Alas, the Courts in infinite wisdom have distinguished with a fine hair the parodizing of a work of authorship with the satirizing of a societal issue by reference to a work, for example the Dr. Seuss-esque storybook about the O.J. Simpson Trial, the "Cat NOT in the hat, which was held NOT to be fair use. There was an interesting article about this case in the Cardozo Law Journal. (big pdf file)

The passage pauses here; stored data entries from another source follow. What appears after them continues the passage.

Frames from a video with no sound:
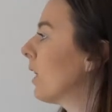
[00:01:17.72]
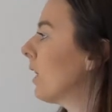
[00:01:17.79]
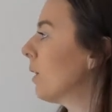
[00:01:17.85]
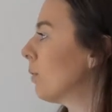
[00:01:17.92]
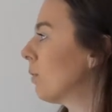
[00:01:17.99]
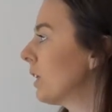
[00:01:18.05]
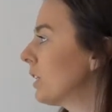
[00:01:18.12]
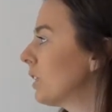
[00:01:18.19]

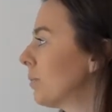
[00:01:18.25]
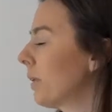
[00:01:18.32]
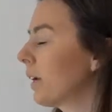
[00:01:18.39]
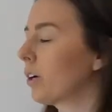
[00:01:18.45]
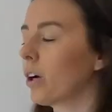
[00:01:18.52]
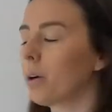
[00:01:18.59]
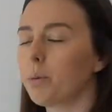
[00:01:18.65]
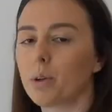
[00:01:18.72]
in which
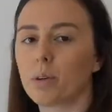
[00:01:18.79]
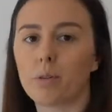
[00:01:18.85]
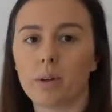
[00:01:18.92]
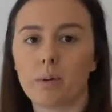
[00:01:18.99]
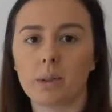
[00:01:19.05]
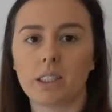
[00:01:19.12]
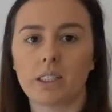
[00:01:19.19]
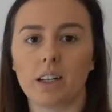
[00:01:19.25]
microbial
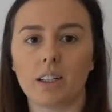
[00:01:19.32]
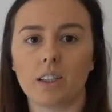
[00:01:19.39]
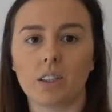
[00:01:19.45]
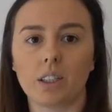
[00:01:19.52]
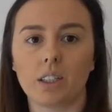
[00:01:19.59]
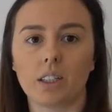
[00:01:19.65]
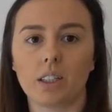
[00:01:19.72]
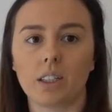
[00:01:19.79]

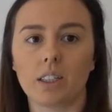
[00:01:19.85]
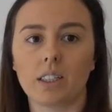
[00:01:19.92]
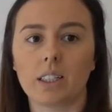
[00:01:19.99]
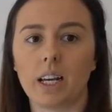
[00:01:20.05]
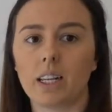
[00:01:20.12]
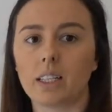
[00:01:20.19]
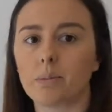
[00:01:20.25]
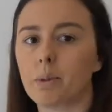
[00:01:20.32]
fermentation
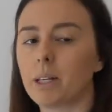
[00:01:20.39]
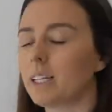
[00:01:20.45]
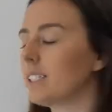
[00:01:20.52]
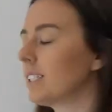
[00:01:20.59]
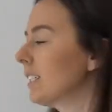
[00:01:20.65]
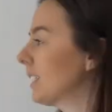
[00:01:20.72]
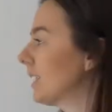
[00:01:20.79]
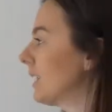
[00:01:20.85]
takes place
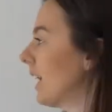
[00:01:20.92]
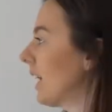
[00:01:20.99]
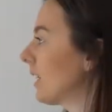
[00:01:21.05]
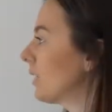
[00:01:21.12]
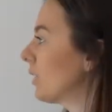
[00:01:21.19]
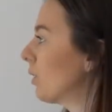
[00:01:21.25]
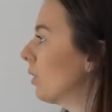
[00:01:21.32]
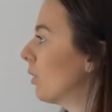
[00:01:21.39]
in
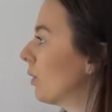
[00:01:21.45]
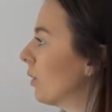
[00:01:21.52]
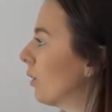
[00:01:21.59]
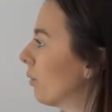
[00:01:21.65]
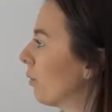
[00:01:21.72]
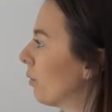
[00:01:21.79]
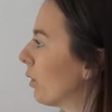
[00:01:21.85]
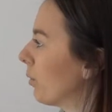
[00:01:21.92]
sacs called
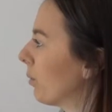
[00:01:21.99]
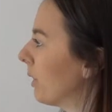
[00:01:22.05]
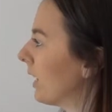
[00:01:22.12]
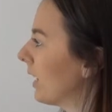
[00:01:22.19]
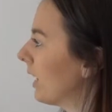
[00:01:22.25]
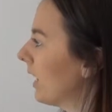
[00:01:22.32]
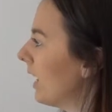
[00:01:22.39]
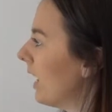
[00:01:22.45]
the
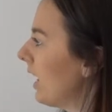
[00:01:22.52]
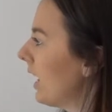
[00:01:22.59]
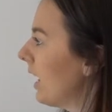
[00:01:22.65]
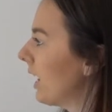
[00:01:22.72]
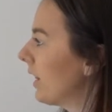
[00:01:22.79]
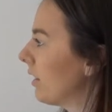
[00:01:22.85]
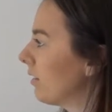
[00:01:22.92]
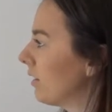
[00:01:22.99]
rumen
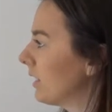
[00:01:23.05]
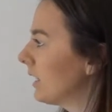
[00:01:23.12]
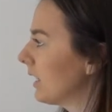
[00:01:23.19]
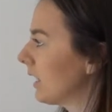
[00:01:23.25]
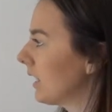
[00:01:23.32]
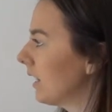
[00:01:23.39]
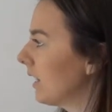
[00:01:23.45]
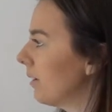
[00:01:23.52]
and the
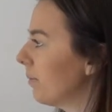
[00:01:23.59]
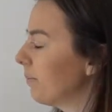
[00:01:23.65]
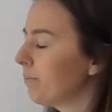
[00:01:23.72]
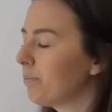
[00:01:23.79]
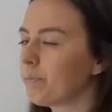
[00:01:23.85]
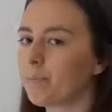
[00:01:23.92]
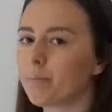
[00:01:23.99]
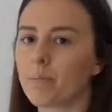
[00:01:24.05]
reticulum.
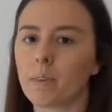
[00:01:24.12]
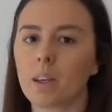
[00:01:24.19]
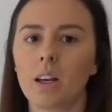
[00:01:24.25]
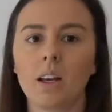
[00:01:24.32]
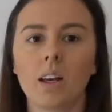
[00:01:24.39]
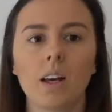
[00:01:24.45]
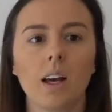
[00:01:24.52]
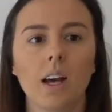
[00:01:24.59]

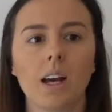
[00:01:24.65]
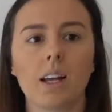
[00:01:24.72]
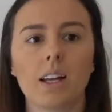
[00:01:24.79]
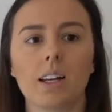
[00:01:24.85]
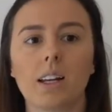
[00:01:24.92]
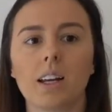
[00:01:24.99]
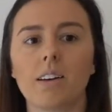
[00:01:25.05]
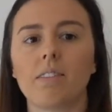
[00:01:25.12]

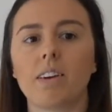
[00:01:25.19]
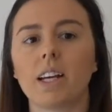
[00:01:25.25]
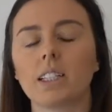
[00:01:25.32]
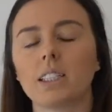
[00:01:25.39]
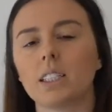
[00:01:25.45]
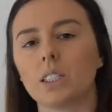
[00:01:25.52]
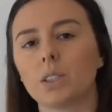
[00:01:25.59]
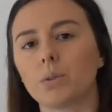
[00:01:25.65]
An
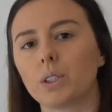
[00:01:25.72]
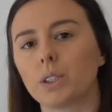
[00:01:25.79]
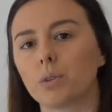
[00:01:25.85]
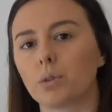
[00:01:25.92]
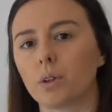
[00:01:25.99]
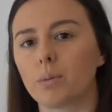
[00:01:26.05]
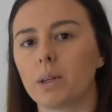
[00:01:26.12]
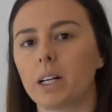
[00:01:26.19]
advantage which
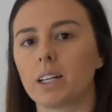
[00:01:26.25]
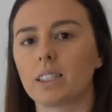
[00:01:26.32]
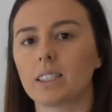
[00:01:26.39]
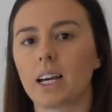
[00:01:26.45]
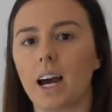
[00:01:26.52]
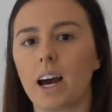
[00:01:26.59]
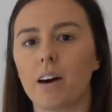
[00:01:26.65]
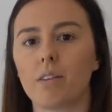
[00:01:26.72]
ruminants
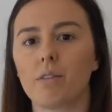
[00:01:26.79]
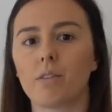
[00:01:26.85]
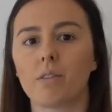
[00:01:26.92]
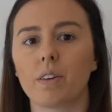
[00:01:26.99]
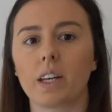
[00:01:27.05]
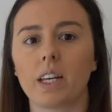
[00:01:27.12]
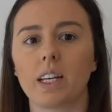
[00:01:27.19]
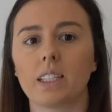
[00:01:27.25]
have
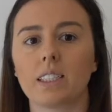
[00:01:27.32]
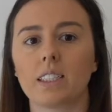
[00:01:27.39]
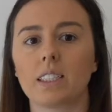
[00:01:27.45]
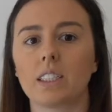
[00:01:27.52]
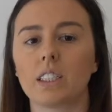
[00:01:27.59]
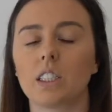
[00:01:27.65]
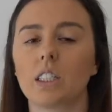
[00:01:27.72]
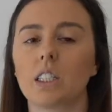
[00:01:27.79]
is
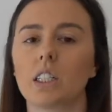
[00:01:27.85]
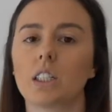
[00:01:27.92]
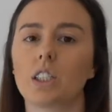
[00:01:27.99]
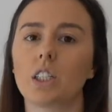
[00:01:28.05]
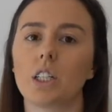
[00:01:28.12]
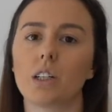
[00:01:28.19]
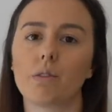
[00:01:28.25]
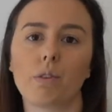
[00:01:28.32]
the
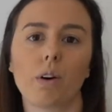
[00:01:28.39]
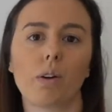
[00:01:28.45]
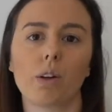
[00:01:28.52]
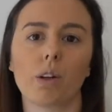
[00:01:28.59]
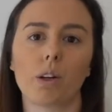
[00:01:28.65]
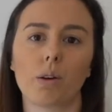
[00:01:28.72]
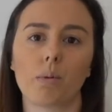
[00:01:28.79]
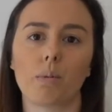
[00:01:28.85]
sheer
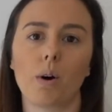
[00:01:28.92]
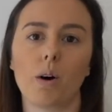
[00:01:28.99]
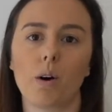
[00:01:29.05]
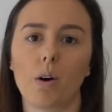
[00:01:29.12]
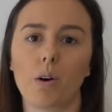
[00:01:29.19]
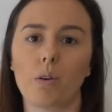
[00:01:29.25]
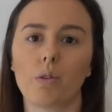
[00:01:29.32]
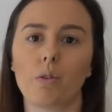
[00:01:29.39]
volume
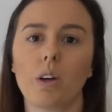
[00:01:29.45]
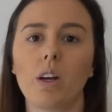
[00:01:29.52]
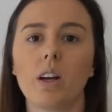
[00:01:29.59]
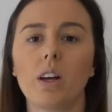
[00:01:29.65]
of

Finally, we have the recent reworking of the civil war epic "The Wind Done Gone," which led to one of the more important recent copyright and parody decisions, and an excellent Eleventh Circuit opinion.
And that's just the Copyright issues. There remain the trademark parody cases, which have an even odder range of uncertainty. Certainly, there are a host of cases where trademark parodies have been found permissible and protected (I think "Off the wall-street journal" was an example of one that passed), but apparently there is an invisible (or at least very gray at the fringe) line of cases where the use is so offensive to the trademark that it borders on unfair competition. (I think Jordache with a depicted butt and Cocaine with the Coca-cola commercial style failed, but again, I may be misremembering).
I had a case not too long ago when I analyzed these issues and this absolutely murky hunk of case law. The best I could approximate is the SDR&R standard: "it is ok to parody a trademark, unless you make reference to sex, drugs or rock & roll."
Interestingly, these standards (trademark and copyright) are NOT consistent. The Campbell Copyright case was a fact pattern as egregiously offensive to the Orbison estate as Cocaine was to the Coca Cola Company. Yet there, it was protected expression.
It would be interesting to see a case well-resolved that addresses these conflicting areas of law clearly. But at any rate, I wouldn't presume without seeing ALL the facts and ALL the arguments that either side has a clear win. This is one of the truly gray margins of the law, except in the few arenas where the conduct has already been litigated. Unless your case lies foursquare on the facts of an existing, controlling case, this is as uncertain an area as it gets.
From the article:
MGM and Danjaq, the British company that controls the Bond film license, have obtained a cease-and-desist order from an Industry panel that prohibits New Line from calling the latest installment of Mike Myers' shagadelic spy series Austin Powers in Goldmember.
See the bold part there? They didn't get the cease-and-desist from the Government. This is a private business issue.
And a Motion Picture Association of America arbitration panel sided with MGM.
Ayep. Your friends, the MPAA at work.
If New Line is taking it seriously, then there's probably a contract issue in place here. Chances are, New Line is un-titling their movie because MGM would sue the pants off New Line for releasing it as is, probably a breach-of-contract suit; I would guess stemming from some rules of membership in the MPAA.